» What the task asks: Without the pictures, retype each line below exactly as it stands.

» Records for this task:
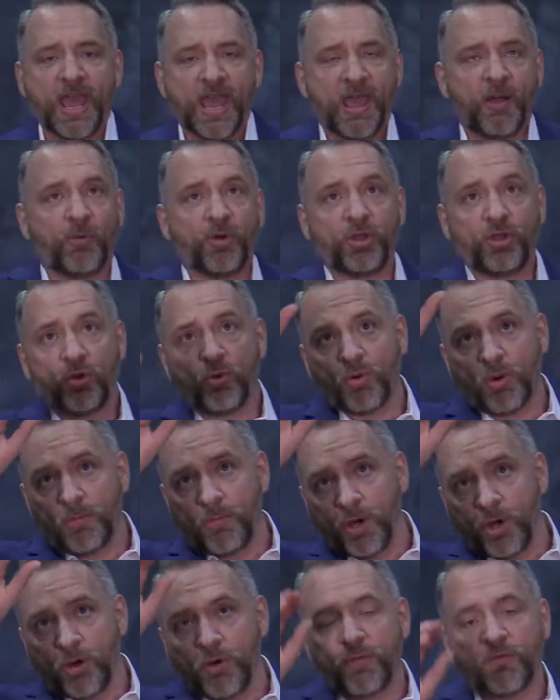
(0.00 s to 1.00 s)
And when you
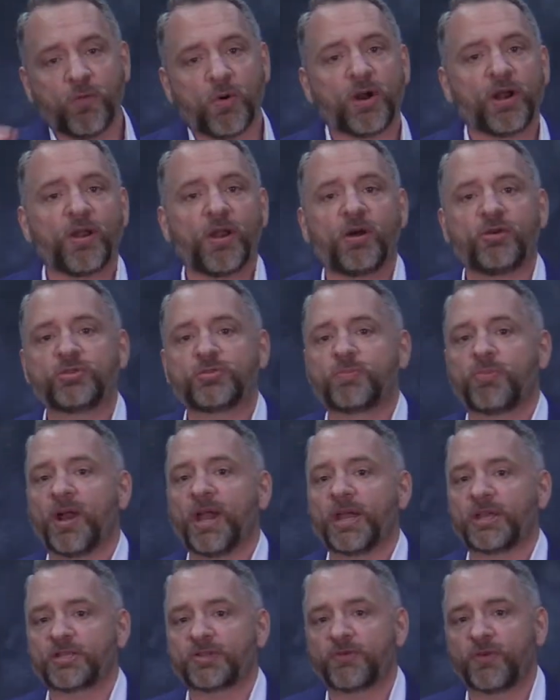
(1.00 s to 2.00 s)
remove one of those
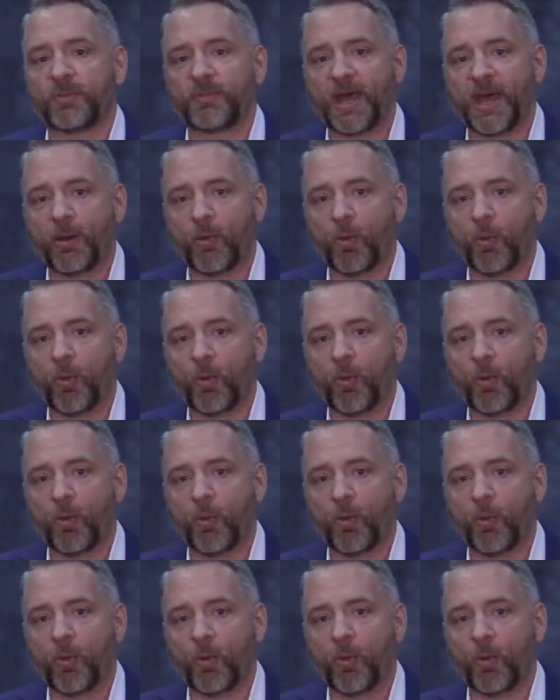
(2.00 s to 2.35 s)
bricks from that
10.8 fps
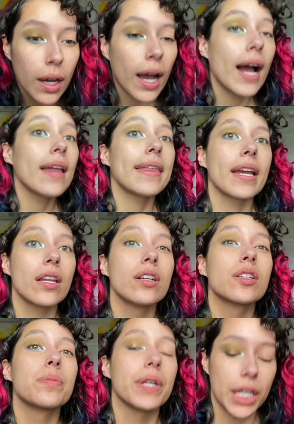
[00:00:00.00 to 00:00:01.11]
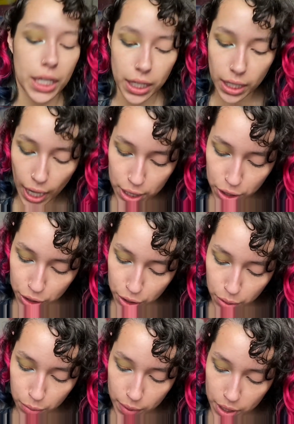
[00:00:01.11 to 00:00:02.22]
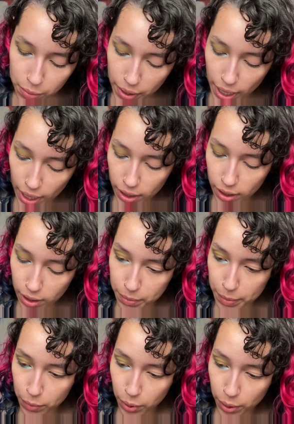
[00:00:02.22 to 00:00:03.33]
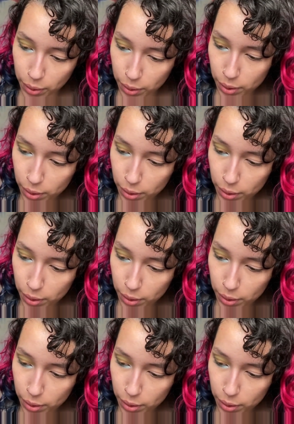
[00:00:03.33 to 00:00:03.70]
I think it looks pretty good. I do wish we had a little bit more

» Written answer:
(0.00 s to 1.00 s)
And when you
(1.00 s to 2.00 s)
remove one of those
(2.00 s to 2.35 s)
bricks from that
10.8 fps
[00:00:00.00 to 00:00:01.11]
[00:00:01.11 to 00:00:02.22]
[00:00:02.22 to 00:00:03.33]
[00:00:03.33 to 00:00:03.70]
I think it looks pretty good. I do wish we had a little bit more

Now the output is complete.